The summons came at midnight.

A scrap of parchment slid under Jonathan's door, ink smudged but legible: "Your judgment is due. Come alone."

Jonathan stared at the message as Isadora lit another candle. The flame quivered in the draft, making the words dance.

She touched his hand, worry plain in her eyes. "Don't go it's a trap."

"All of Gotham is a trap," he said softly, pocketing the note. "If I don't go, they'll come for us anyway."

The meeting place was the ruins of St. Gildas Chapel, abandoned since the fire of '72.

Its crumbled nave jutted like a broken rib against the night sky. Jonathan walked alone beneath the arches, his revolver heavy in his coat.

Torches flared inside.

Figures in black hoods waited, their faces hidden. At their center stood Father Mordecai Vale, his hands folded like a man at prayer. He did not smile.

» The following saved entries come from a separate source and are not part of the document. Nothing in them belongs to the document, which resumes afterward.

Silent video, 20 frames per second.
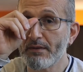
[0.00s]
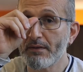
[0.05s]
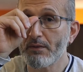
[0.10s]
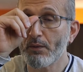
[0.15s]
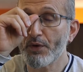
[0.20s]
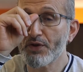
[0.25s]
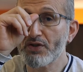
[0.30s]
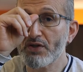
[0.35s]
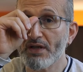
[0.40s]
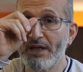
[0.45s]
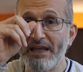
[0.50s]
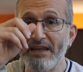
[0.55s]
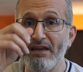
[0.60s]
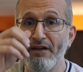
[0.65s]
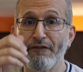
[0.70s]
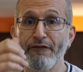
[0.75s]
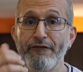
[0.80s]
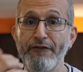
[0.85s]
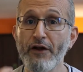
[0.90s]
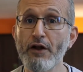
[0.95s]
which in the
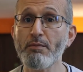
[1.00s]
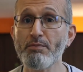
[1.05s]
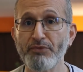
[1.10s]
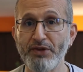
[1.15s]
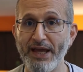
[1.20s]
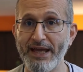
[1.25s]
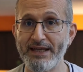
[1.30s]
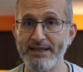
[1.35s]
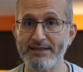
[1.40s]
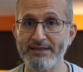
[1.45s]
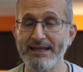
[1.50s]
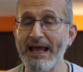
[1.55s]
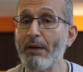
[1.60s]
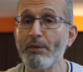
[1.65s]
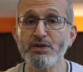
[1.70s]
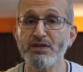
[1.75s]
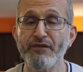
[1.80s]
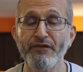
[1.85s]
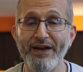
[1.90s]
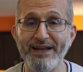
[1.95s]
film days, that
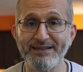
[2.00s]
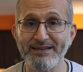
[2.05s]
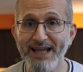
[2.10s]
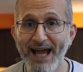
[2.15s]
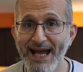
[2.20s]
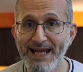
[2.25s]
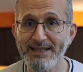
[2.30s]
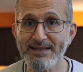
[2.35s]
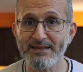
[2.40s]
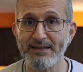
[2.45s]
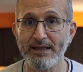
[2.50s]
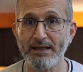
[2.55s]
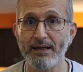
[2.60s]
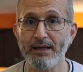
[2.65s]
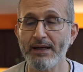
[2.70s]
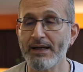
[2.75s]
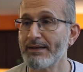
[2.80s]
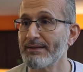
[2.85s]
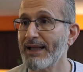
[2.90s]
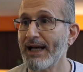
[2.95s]
was fantastic.
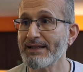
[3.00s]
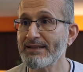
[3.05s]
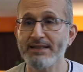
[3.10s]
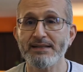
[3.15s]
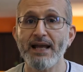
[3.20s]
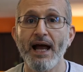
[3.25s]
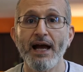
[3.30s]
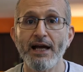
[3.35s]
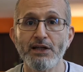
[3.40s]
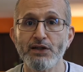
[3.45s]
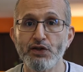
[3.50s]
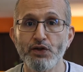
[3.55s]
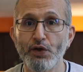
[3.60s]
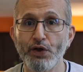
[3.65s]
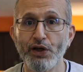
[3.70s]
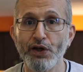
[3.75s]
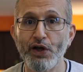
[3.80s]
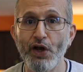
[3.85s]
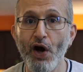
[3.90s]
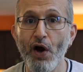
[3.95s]
That's as high as you
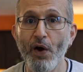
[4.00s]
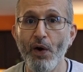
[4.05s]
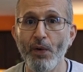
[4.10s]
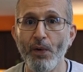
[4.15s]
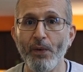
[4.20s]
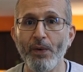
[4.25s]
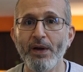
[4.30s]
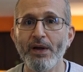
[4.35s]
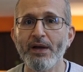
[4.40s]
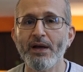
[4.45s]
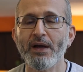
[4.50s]
could go.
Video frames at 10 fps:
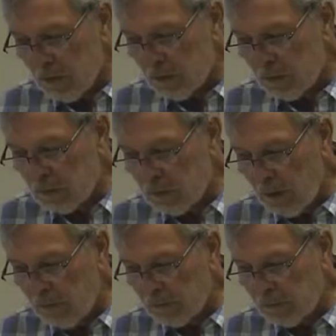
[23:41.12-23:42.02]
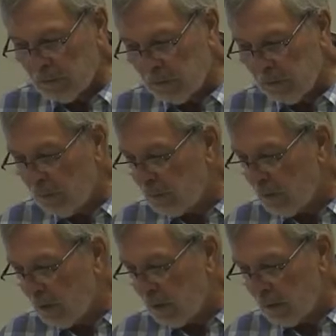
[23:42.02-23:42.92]
line goes off to
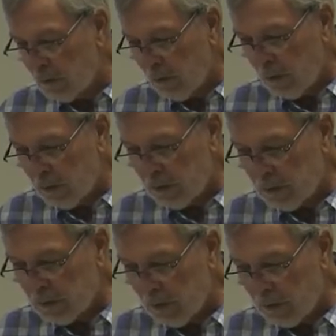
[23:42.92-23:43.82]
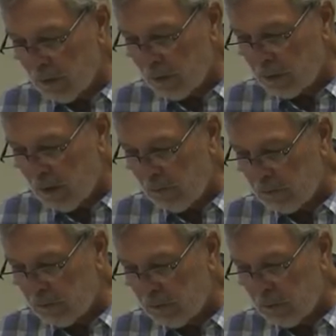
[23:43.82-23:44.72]
uh, Eldora and this line goes off
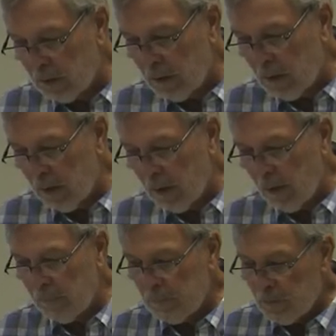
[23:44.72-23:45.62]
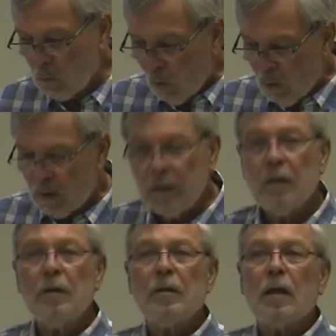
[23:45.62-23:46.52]
to uh, Ward.
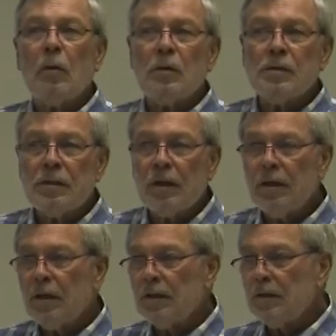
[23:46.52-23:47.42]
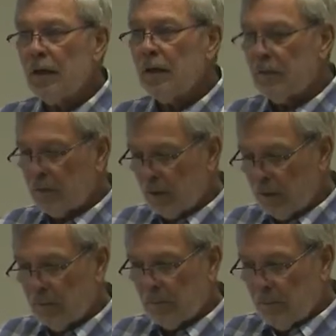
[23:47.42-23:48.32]
It wasn't there in 1883.
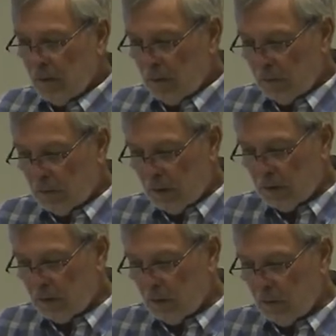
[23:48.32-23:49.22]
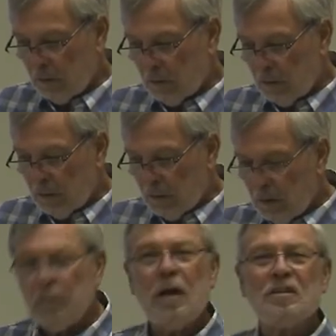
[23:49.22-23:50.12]
Okay, so
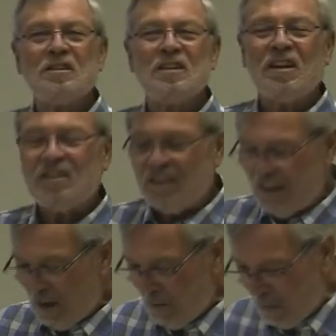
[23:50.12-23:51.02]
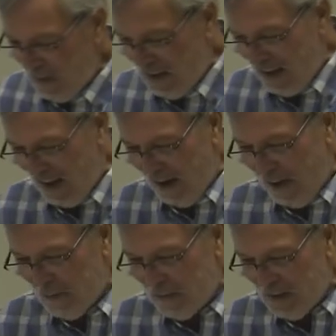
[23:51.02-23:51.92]
imagine it's not there now.
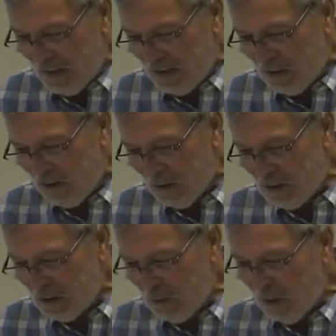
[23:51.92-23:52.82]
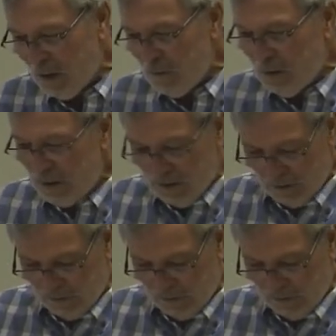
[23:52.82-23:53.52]
Um, so this is where they went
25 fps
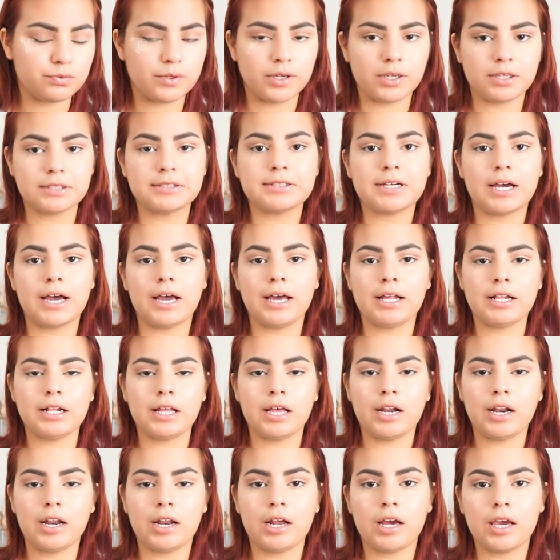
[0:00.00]
winged
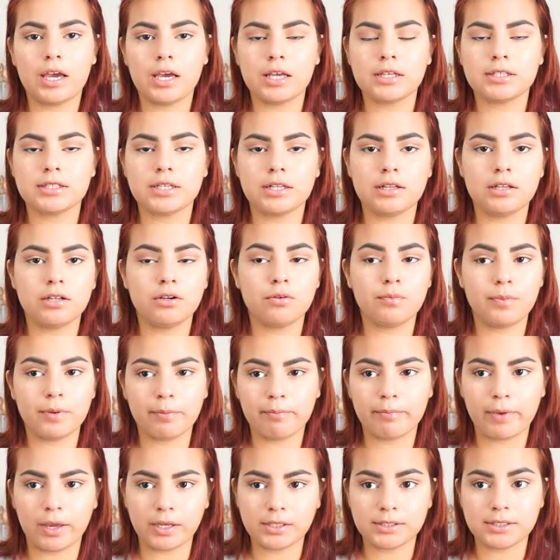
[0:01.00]
eyeliner, it gets a little
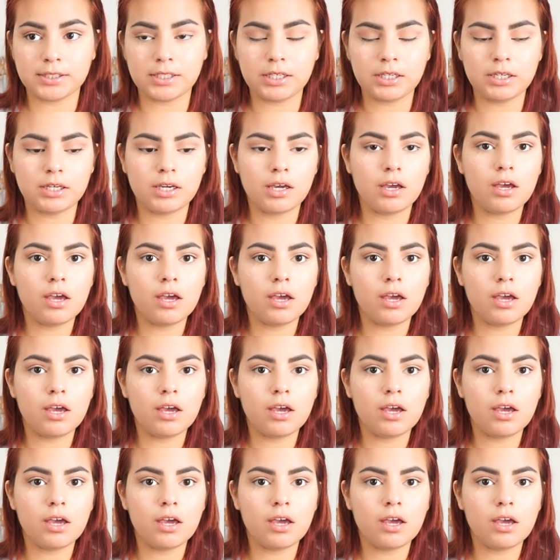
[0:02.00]
bit messy.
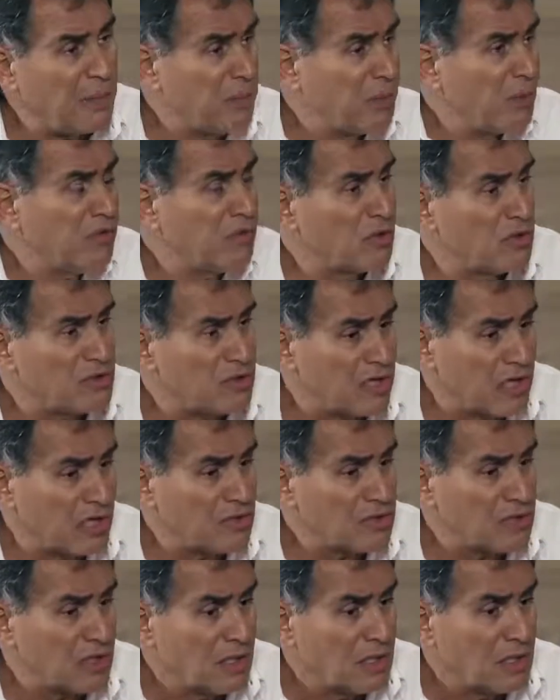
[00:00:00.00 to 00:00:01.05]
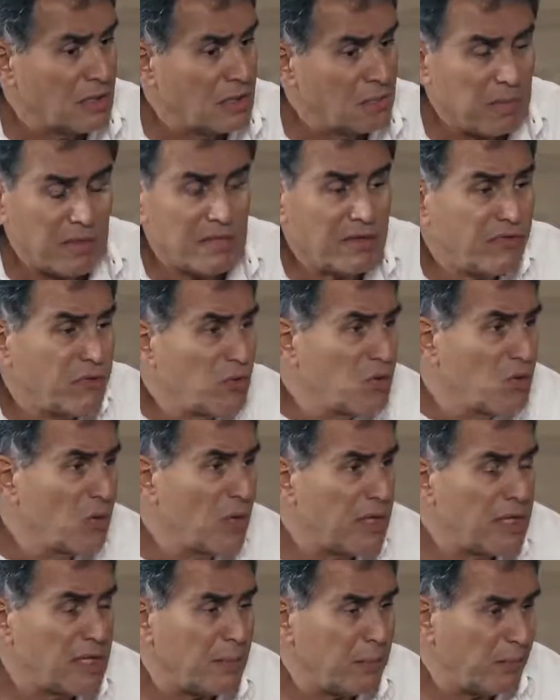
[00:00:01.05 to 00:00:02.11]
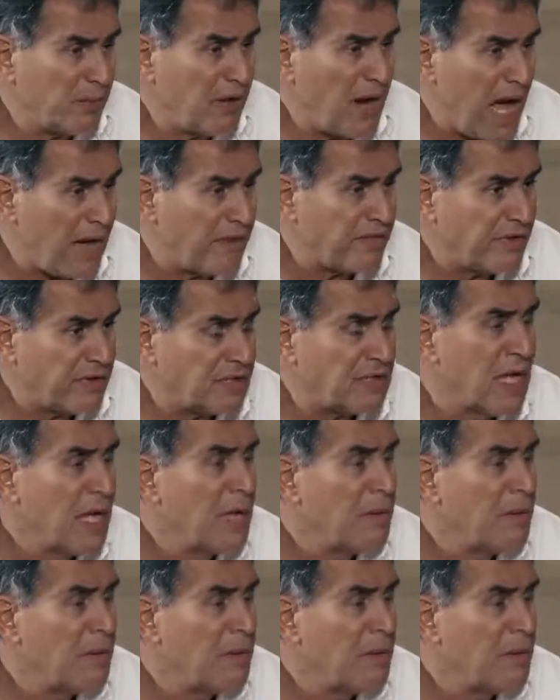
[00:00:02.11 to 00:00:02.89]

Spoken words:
approve those things. But if you do it private,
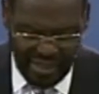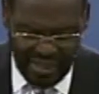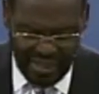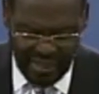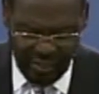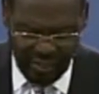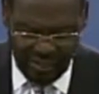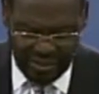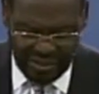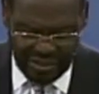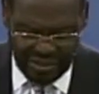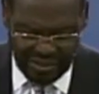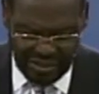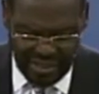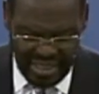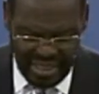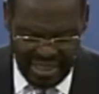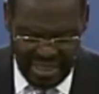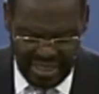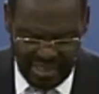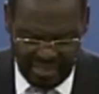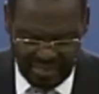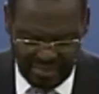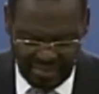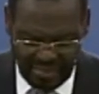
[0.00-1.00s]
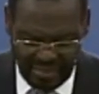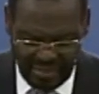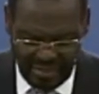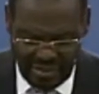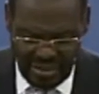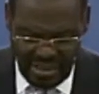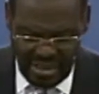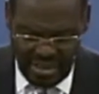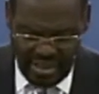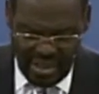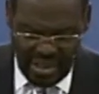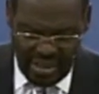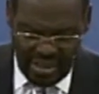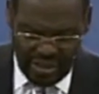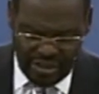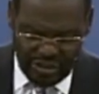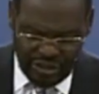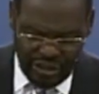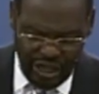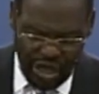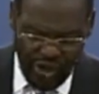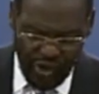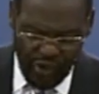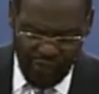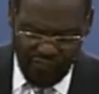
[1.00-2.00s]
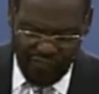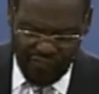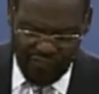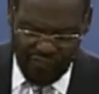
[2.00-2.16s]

than it would seem. So,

"You have been called to account," Vale intoned. "For trespassing into sacred grounds, for disturbing the dead, for prying into that which belongs to The Owe."

The crowd answered in unison, a whispering chorus: "Guilty."

Jonathan's jaw tightened. "You call this justice?"

Vale lifted a book bound in cracked leather. "This is older than your laws, older than your city. This is Gotham's covenant. And you, Jonathan Wayne, have broken it."

The hooded men dragged forth prisoners two gaunt workers, chained and beaten. Their eyes were hollow, their tongues cut out

Vale gestured toward them. "Behold. These men bore witness to secrets not theirs. They were tried in silence, as you shall be."

One prisoner was forced to his knees.

A blade flashed, and his body fell before Jonathan's feet. The chorus whispered again: "Guilty."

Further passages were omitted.